Nylex up 13%  16.7 mil so far today any reason known.


----------



## Brand New (30 May 2006)

No reason that I know of !

However, as bad as Nylex are their share price could not go any lower than 0.04, one would think.

They were up 32% on 23million share traded, I'd love to know who is buying ?

Still, they are a dog and unfortunately, I bought at .010 and .05, long way to go for me !

Paul


----------



## SevenFX (18 October 2006)

HUGE DAY for NLX


----------



## chris1983 (18 October 2006)

Doing very well.  Wonder whats going on.  Maybe its time for their SP to go into recovery.  They have been hit very hard in recent years.


----------



## Realist (18 October 2006)

*Re: PMH - Pacmag Metals*



			
				tech/a said:
			
		

> Thats what it needs.
> 
> In the meantime you guys could have been in NLX---these are the sorts of opportunities that pass by when you sit and wait!

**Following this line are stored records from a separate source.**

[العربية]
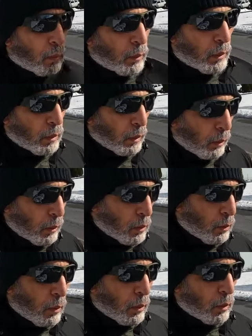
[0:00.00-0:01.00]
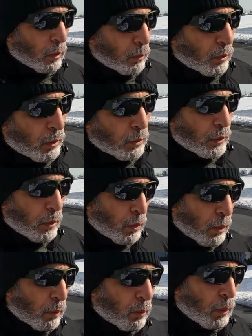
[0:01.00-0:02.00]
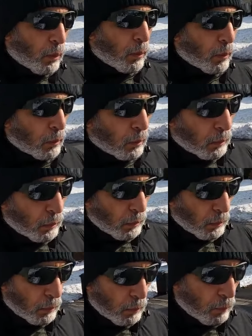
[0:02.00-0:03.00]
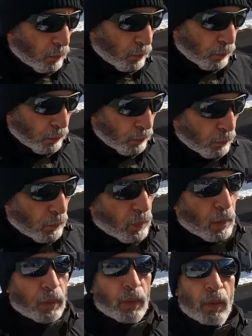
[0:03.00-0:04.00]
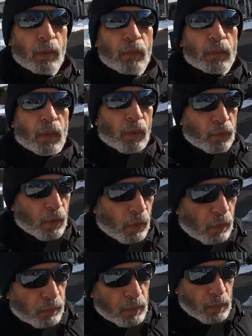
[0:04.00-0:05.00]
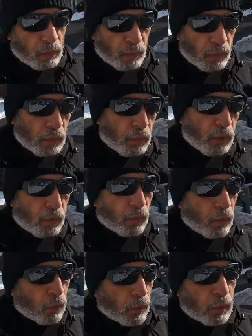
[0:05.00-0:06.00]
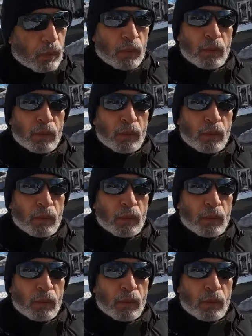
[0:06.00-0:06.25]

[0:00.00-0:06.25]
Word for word: بيطلع ناس يقول لك انت مش عايش هنا وجايب معلومات آه قاريها وما تعرفش حاجه عن بنسلفانيا ده مش عارف اقول له ايه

Haha, I tipped NLX in the stock tipping comp about 4 months ago.

It keeps getting bailed out cash wise by some bigwig, and it makes large losses, I would never buy it myself.

Trading is easy in hindsight Tech, did you buy NLX before the rise though?


----------



## Realist (18 October 2006)

*Re: PMH - Pacmag Metals*



			
				nizar said:
			
		

> Yes while u were watching the depth on FOSTERS tech/a made good money on NLX, bought at 7.1 and sold i think it was 8.1.
> 
> Its in his other thread.
> 
> His trading can be VIEWED publically. And its been profitable. Thats not called hindsight if u ask me...

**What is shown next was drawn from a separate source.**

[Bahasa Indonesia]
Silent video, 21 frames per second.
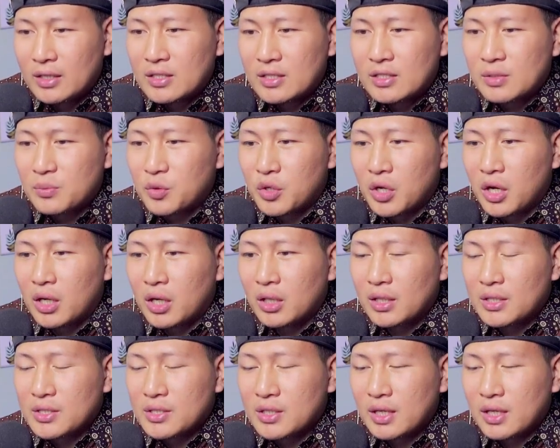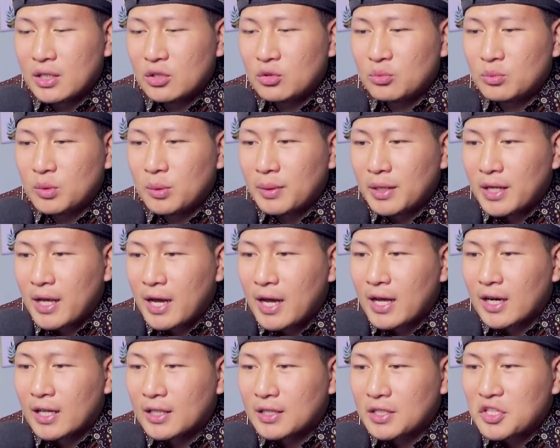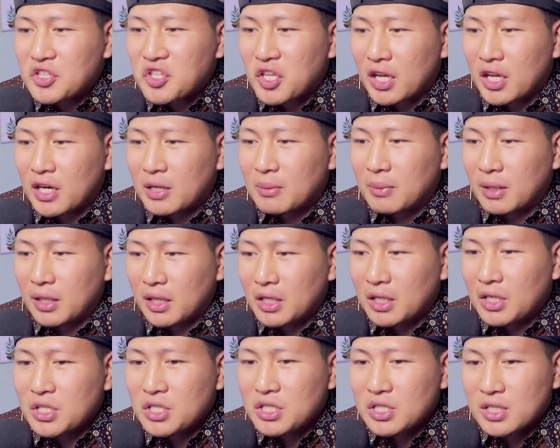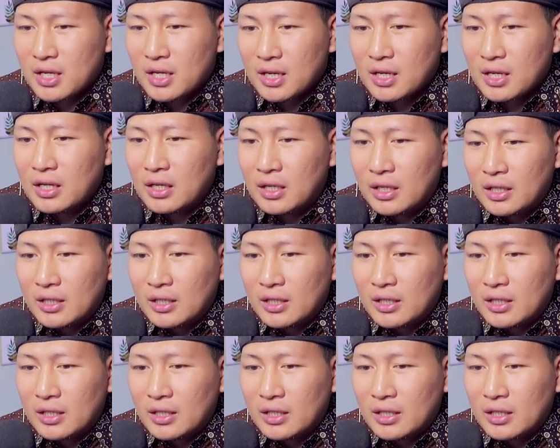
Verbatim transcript: semoga Allah selalu memelihara tentara Malaysia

He should have held...     8.7 now!


----------



## nizar (18 October 2006)

chris1983 said:
			
		

> Doing very well.  Wonder whats going on.  Maybe its time for their SP to go into recovery.  They have been hit very hard in recent years.




9.1c now!


----------



## chris1983 (18 October 2006)

They have had a really great rise.  I didnt buy into them.  Too much risk factor for me.  I dont know what they have or whats going on.  There has been no reason for the rise is SP.  Obviously some investors know something or the day traders are making this one run on speculation.


----------



## SevenFX (18 October 2006)

Hi Chris,

Some year or so back, they wound up their prod in au, and chose to only have a dist centre in au for asian manafacturing.

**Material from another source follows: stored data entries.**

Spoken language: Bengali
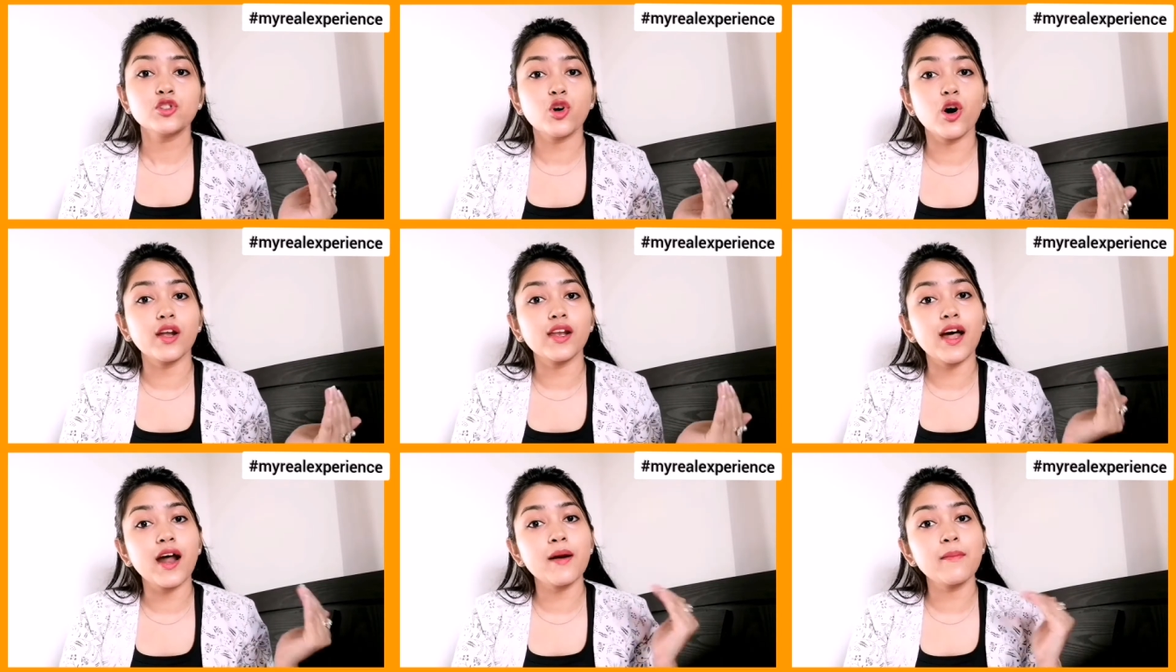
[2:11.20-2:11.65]

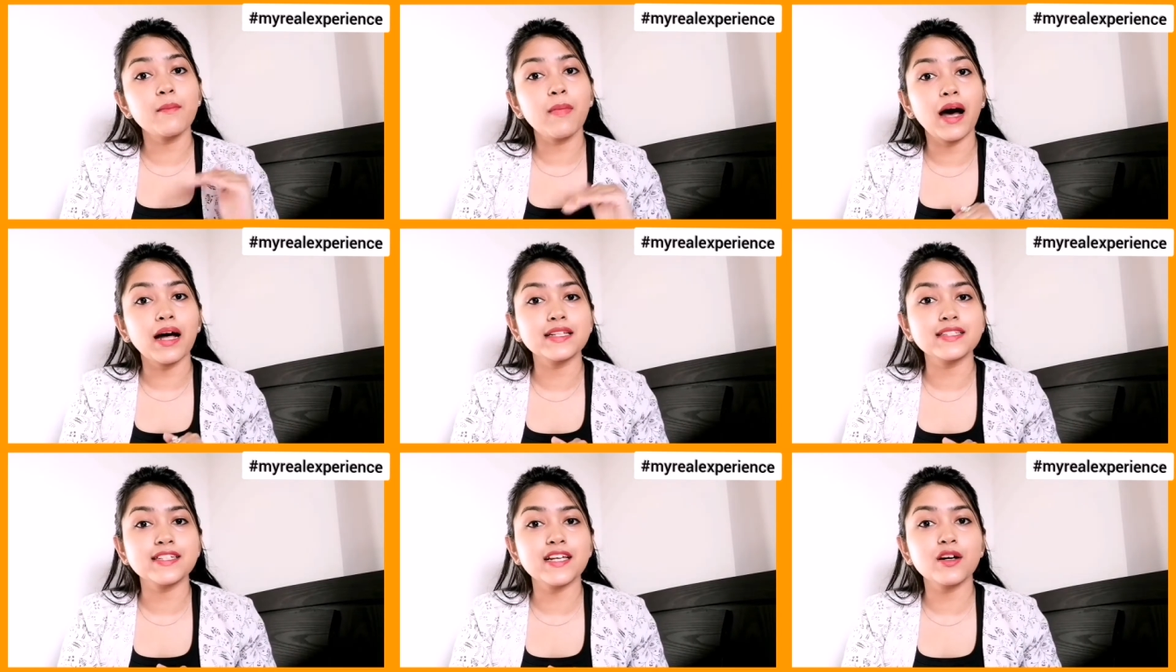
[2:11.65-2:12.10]
চলার
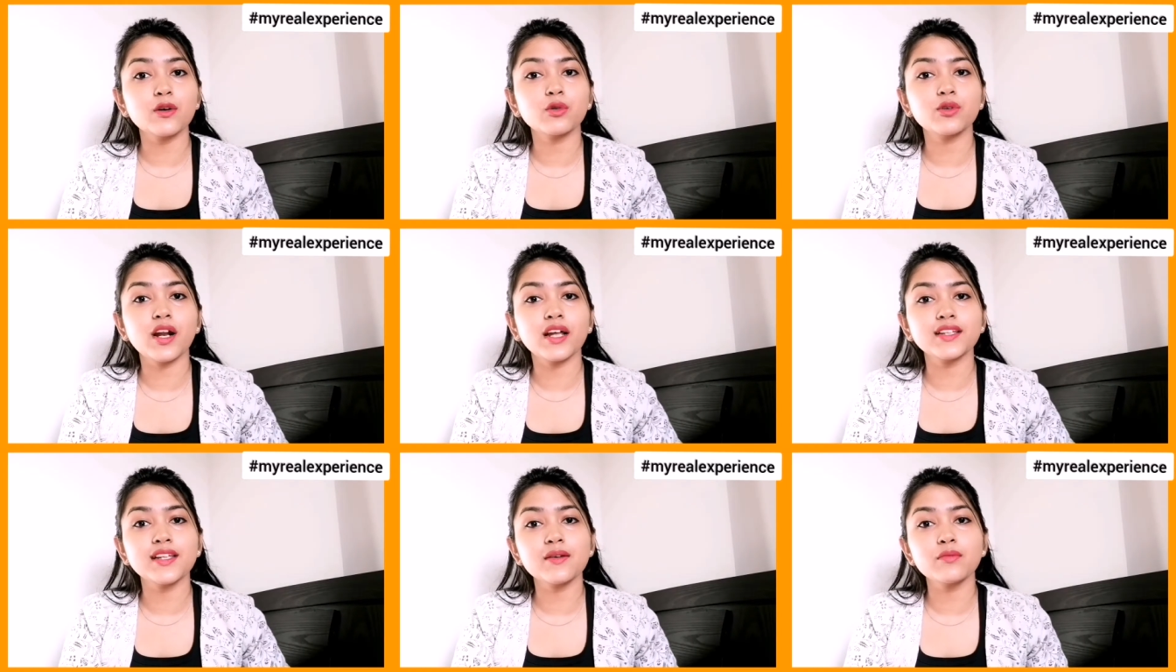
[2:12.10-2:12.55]
মাঝে
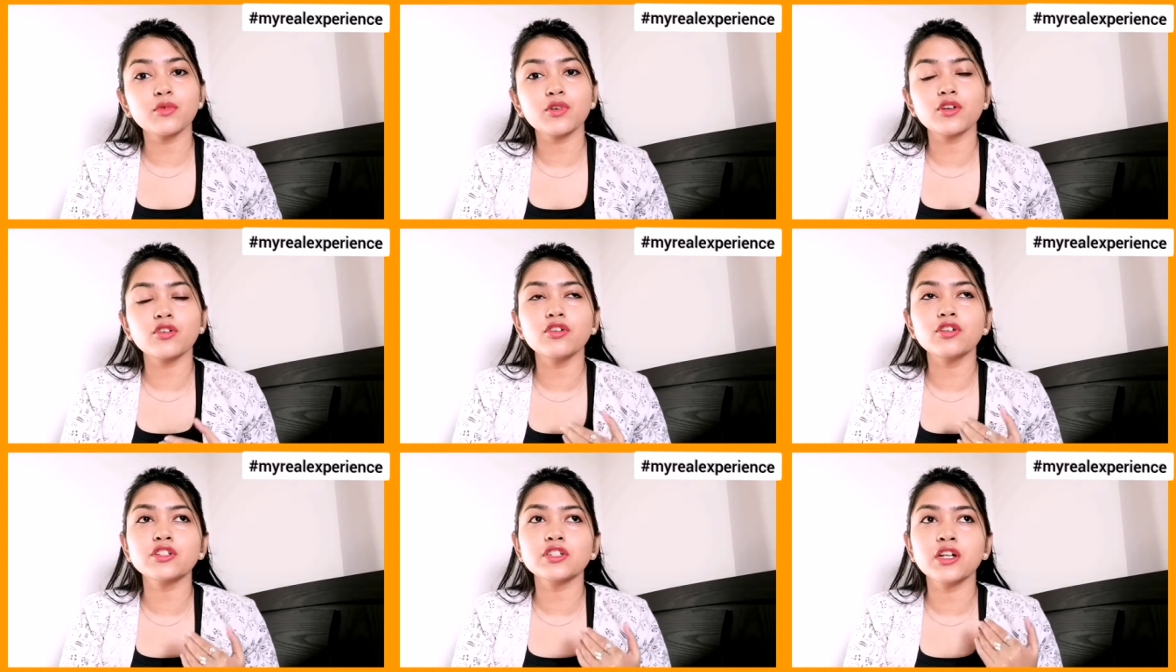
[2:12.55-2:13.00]
ওনাদের
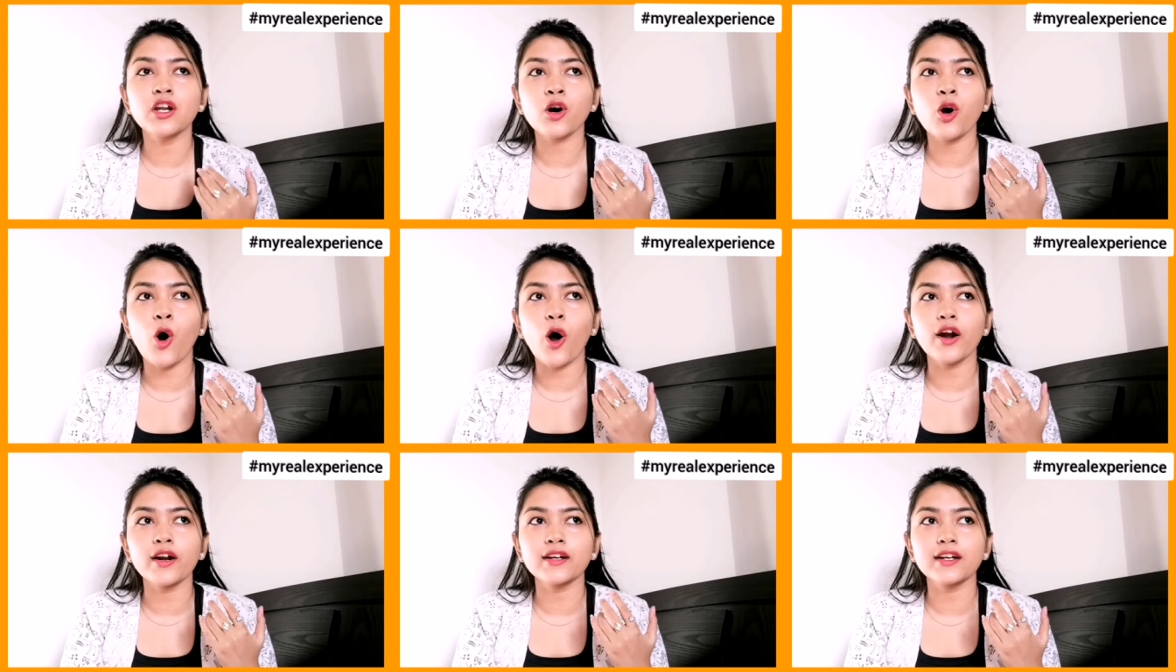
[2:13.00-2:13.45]
মনে হয়েছিল
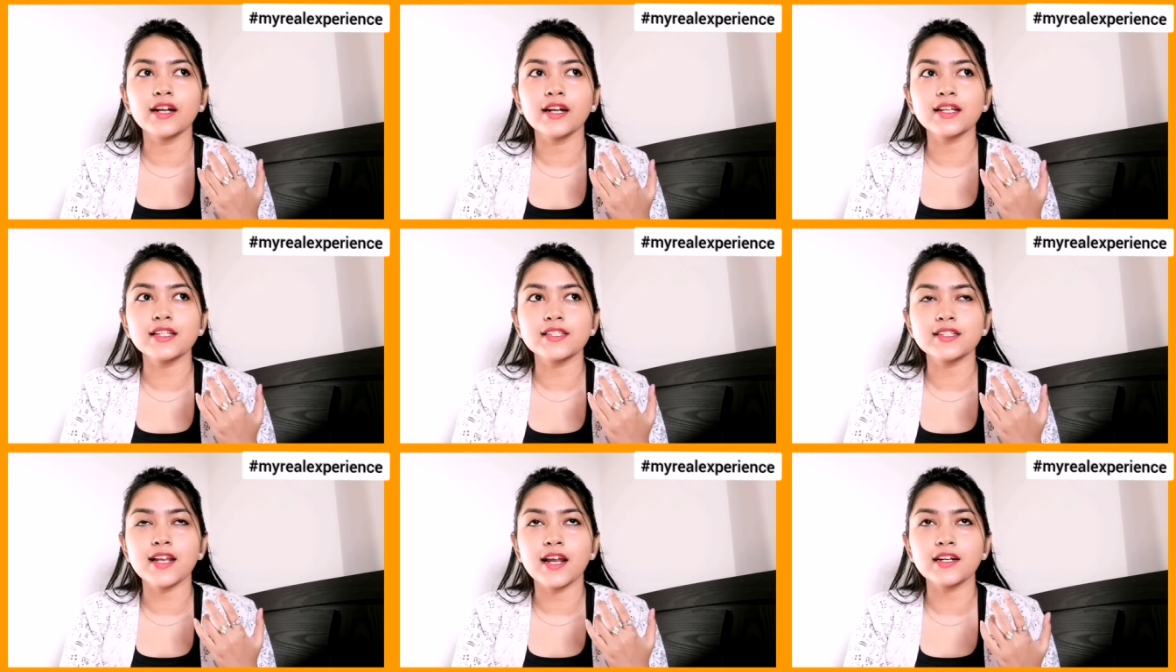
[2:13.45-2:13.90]

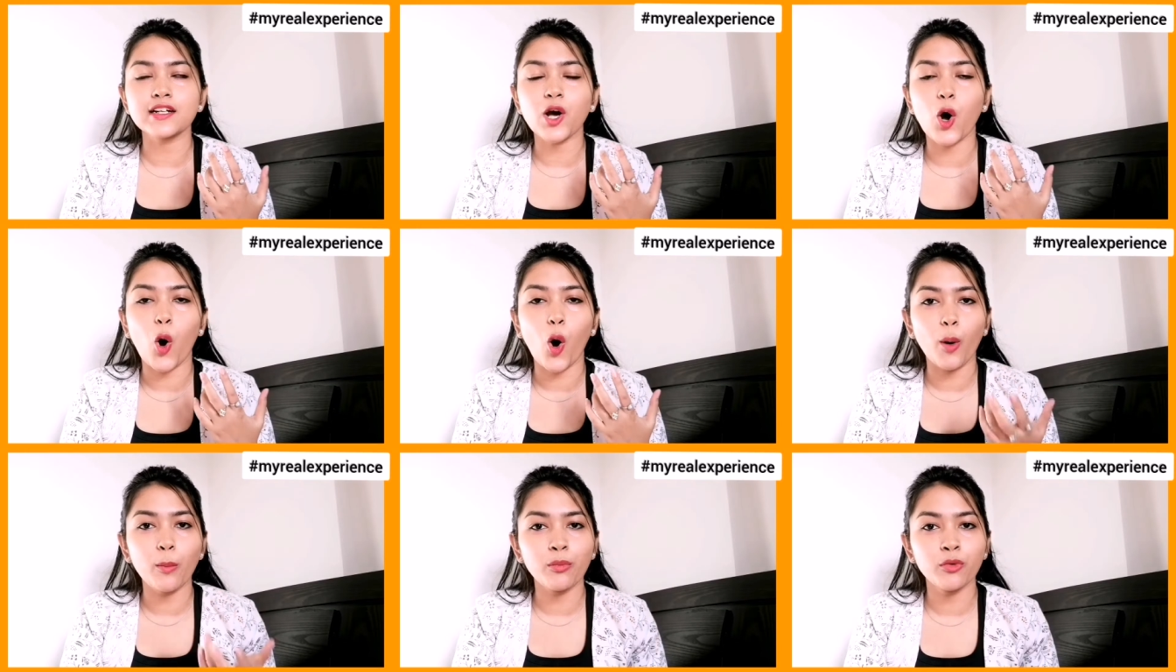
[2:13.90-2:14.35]
কন্টেস্টেন্ট
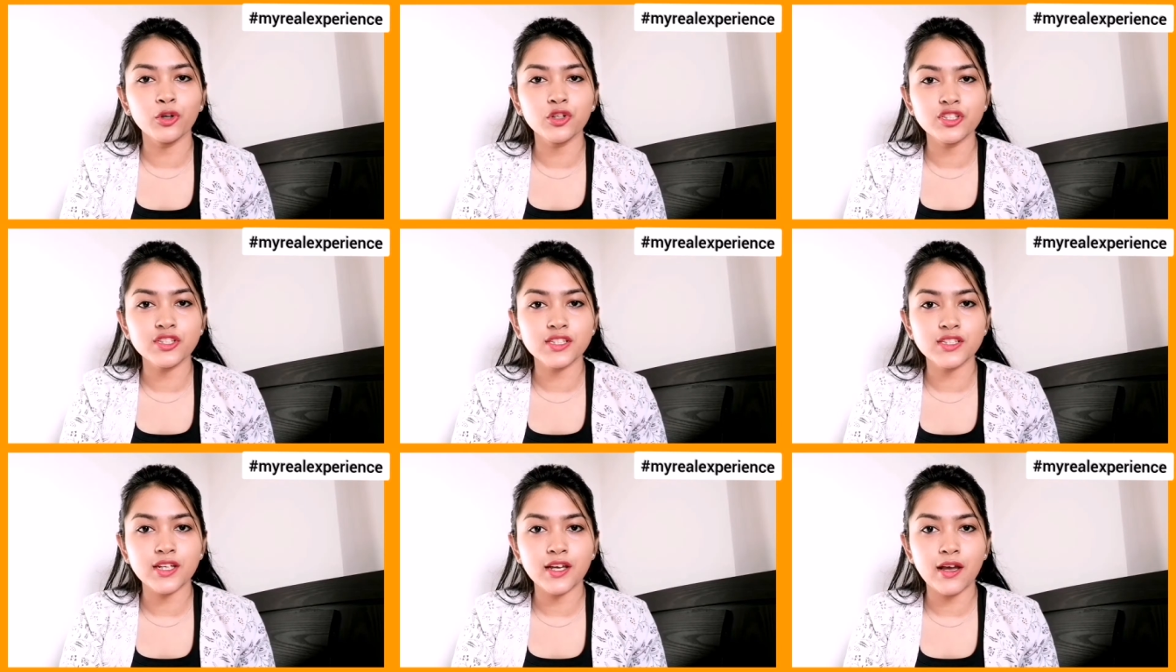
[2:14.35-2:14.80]
কম
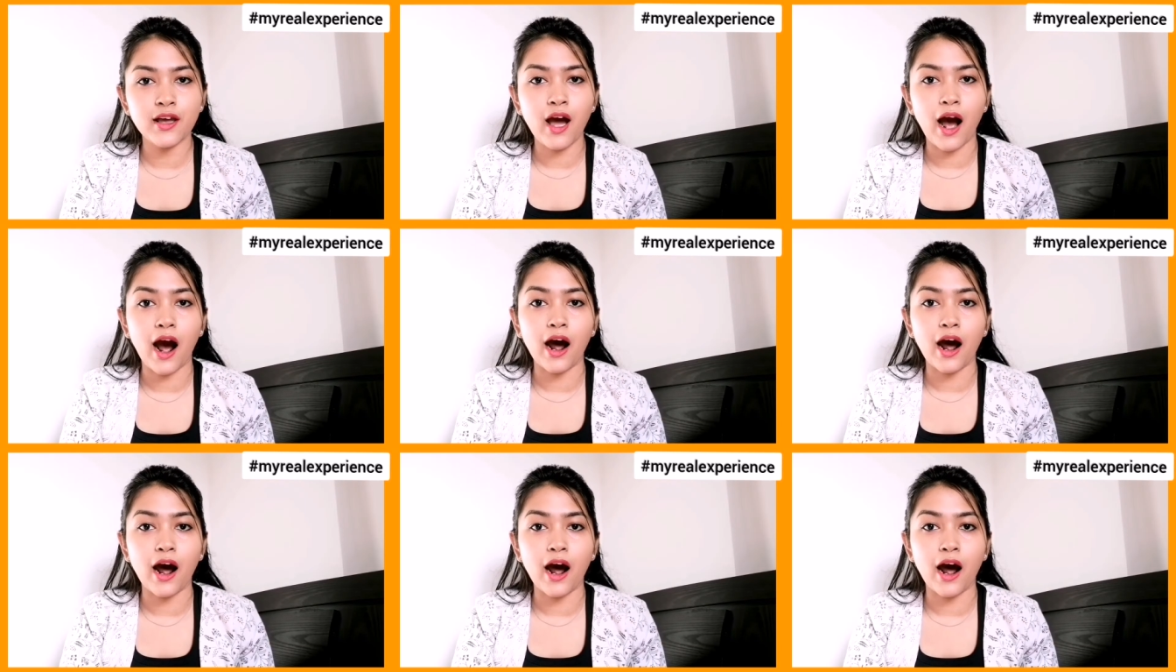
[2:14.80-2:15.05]
হচ্ছে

It may be immerant that the reason it (think FEB) caused heavy selloff is now coming to reverse and prod may start out of asia....???? not sure though...

Or your traders theory could also be true...

Either way....hope you guys enjoyed the run.... $$$$


----------



## tech/a (18 October 2006)

*Re: PMH - Pacmag Metals*

Sold full parcel at 8.3c

bought 1/2 parcel at 8.8c.
Looking for spike tomorrow.
Either will or turn into an inside day.

Love tax means I have it to use. (mainly to pay my accounting firm to minimise it!! hahaha.)


----------



## Nudibranch (19 October 2006)

I bought in six months ago at 12.5c and watched NLX languish in the meantime.  I felt that an Aussie icon (makes Esky and garden fittings, among other things) would not be in the doldrums for too long.  (Btw, this was not a typical purchasing reason for me).

Anyhow, I had pertty much resigned my self to a sub-5c sp for NLX - but I'll be blowed - here they are jumping up again!

Have you looked at the chart over a long time span?  These little jumps and falls - though relatively impressive at the time - look like little more than noise from a distance.  I wonder...

I thought that lower oil prices might have been the cause for some of the new wind in NLX's sails - seeing as they produce plastics and rubbers largely.  Then I speculated as to whether the large grant for farmers from the Fed government may increase incomes for NLX indirectly...  Also, it did rain yesterday...  Speculation abounds and even NLX couldn't explain clearly why their sp had found legs again.  (See the price enquiry response from about 5.20pm yesterday).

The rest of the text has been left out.